While the present invention has been described above with reference to the particular embodiments, it may be understood by those skilled in the art that the present invention may be variously modified and changed without departing from the spirit and scope of the present invention disclosed in the claims.


[Description of Reference Numerals]

10: Refrigerant module	11: Bottom plate
12: Top plate	20: First heat exchanger
30: First direction switching valve	40: Second heat exchanger
50: Expansion valve	52: PT sensor
60: Controller	62: Controller fastening portion
70: Wire unit	72: Connector
74: Wire	100: Mounting bracket
110: First bracket	112: Module coupling portion
114: Vehicle body coupling portion	116: Bending portion
118: Fastening hole	120: Second bracket
122: Bending portion	124: Fastening hole
130: Sub-bracket	132: Bending portion
134: Fastening hole

Claims

1. A refrigerant module assembly comprising:

a refrigerant module in which a refrigerant performs heat exchange while flowing;

a controller configured to control a valve and a sensor provided in the refrigerant module; and

a mounting bracket coupled to the refrigerant module and the controller and configured to mount the refrigerant module and the controller in a vehicle body.

2. The refrigerant module assembly of claim 1, wherein the refrigerant module and the controller are coupled to the mounting bracket and spaced apart from each other.

3. The refrigerant module assembly of claim 1, wherein the mounting bracket comprises:

a first bracket coupled to one surface of the refrigerant module; and

a second bracket connected to the first bracket while intersecting the first bracket and coupled to the controller.

4. The refrigerant module assembly of claim 3, wherein the first bracket comprises:

a module coupling portion coupled to one surface of the refrigerant module; and

a vehicle body coupling portion bent and extending from the module coupling portion and coupled to the vehicle body.

5. The refrigerant module assembly of claim 3, wherein at least a part of the second bracket is bent and coupled to at least two surfaces of the controller.

6. The refrigerant module assembly of claim 1, wherein the controller is coupled to the mounting bracket and disposed between the refrigerant module and the vehicle body.

7. The refrigerant module assembly of claim 1, wherein the mounting bracket is provided as a plurality of mounting brackets and coupled to one surface of the refrigerant module to mount the refrigerant module in the vehicle body.

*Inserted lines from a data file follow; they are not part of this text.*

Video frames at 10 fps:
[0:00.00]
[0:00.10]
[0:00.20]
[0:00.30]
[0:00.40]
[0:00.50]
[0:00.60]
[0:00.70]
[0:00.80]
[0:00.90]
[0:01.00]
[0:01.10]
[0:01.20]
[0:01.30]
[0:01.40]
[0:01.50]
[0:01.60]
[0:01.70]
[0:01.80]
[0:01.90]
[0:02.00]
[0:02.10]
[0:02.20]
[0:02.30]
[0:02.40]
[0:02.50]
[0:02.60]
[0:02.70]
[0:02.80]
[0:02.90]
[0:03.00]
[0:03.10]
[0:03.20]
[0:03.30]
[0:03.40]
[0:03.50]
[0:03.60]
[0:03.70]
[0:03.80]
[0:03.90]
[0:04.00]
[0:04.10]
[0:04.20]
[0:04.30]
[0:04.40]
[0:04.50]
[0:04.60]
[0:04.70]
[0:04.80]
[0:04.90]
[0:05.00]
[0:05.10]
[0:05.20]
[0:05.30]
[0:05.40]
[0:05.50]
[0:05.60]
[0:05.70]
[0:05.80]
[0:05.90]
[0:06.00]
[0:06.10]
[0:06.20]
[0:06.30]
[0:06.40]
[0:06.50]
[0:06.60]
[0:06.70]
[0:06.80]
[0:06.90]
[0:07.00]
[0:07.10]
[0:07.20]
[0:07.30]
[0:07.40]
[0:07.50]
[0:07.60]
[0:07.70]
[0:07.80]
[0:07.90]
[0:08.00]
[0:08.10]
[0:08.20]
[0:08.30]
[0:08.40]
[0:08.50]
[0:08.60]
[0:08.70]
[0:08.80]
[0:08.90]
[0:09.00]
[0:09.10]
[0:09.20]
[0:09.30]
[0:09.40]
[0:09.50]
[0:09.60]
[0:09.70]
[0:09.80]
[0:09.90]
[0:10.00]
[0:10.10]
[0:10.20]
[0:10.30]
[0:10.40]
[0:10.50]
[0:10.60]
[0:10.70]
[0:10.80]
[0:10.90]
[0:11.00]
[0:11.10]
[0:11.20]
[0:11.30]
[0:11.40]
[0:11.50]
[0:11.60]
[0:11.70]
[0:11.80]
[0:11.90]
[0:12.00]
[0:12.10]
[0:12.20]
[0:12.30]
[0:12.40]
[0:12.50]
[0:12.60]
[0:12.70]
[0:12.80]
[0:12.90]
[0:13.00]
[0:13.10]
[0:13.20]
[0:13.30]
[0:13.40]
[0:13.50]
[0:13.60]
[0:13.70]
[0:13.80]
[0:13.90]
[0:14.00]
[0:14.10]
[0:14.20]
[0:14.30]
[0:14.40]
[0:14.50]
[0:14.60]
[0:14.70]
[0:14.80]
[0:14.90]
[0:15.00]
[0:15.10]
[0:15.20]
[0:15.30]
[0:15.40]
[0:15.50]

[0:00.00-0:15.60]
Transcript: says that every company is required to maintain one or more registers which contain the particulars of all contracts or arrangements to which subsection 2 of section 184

8. The refrigerant module assembly of claim 1, wherein an expansion valve, a direction switching valve, and a PT sensor are disposed in the refrigerant module.

9. The refrigerant module assembly of claim 1, further comprising:

at least one sub-bracket coupled to one side of the refrigerant module and configured to fix the refrigerant module to the vehicle body.

10. The refrigerant module assembly of claim 1, wherein the mounting bracket comprises:

a first bracket coupled to one surface of the refrigerant module; and

a second bracket connected to the first bracket while intersecting the first bracket, and

wherein the controller is coupled to the first bracket and the second bracket opposite to the side to which the refrigerant module is coupled.

11. The refrigerant module assembly of claim 1, wherein the refrigerant module and the controller are electrically connected by a wire unit.

12. The refrigerant module assembly of claim 11, wherein the wire unit comprises:

a connector fastened to one side of the refrigerant module; and

a plurality of wires branching off and extending from the connector and respectively connected to the valve and the sensor of the controller.